- THE DATA
--*--

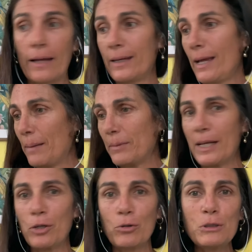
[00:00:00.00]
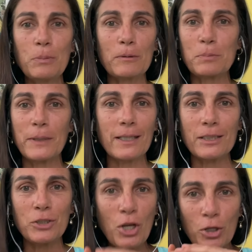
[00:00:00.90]
Again, I'm getting goosebumps
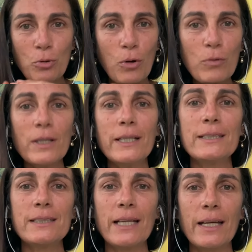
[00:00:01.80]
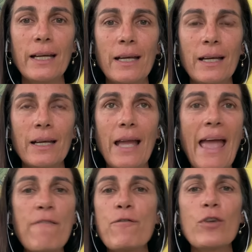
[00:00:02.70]
because you're releasing
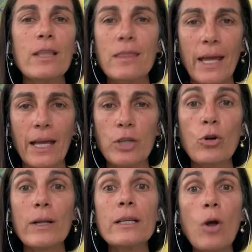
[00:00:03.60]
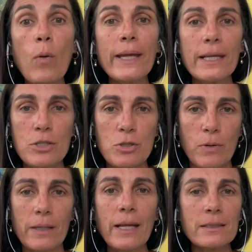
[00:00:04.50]
everything and you're going
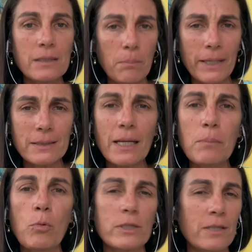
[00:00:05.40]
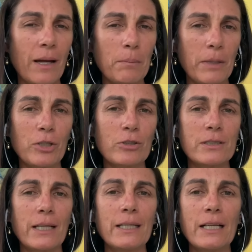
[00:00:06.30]
into it. Yes, it might take more time, like you're
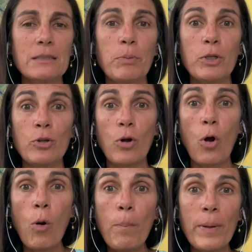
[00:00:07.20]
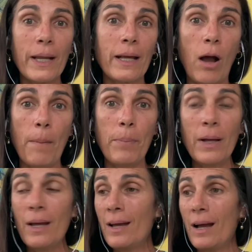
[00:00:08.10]
saying. Yes, but you're opening up
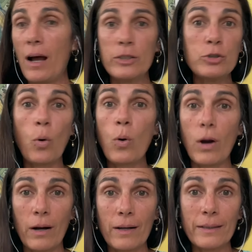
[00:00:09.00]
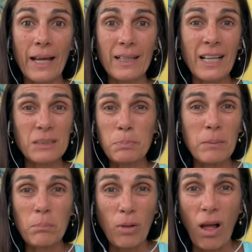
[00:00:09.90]
a door that has
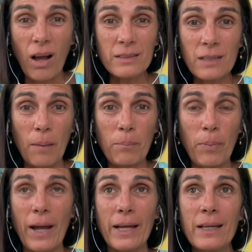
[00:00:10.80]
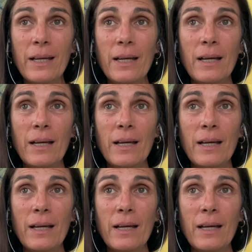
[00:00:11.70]
been blocked up by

--*--

- WHAT IS EXPECTED
Drop the images, then copy the data exactly.

- ANSWER SECTION
[00:00:00.00]
[00:00:00.90]
Again, I'm getting goosebumps
[00:00:01.80]
[00:00:02.70]
because you're releasing
[00:00:03.60]
[00:00:04.50]
everything and you're going
[00:00:05.40]
[00:00:06.30]
into it. Yes, it might take more time, like you're
[00:00:07.20]
[00:00:08.10]
saying. Yes, but you're opening up
[00:00:09.00]
[00:00:09.90]
a door that has
[00:00:10.80]
[00:00:11.70]
been blocked up by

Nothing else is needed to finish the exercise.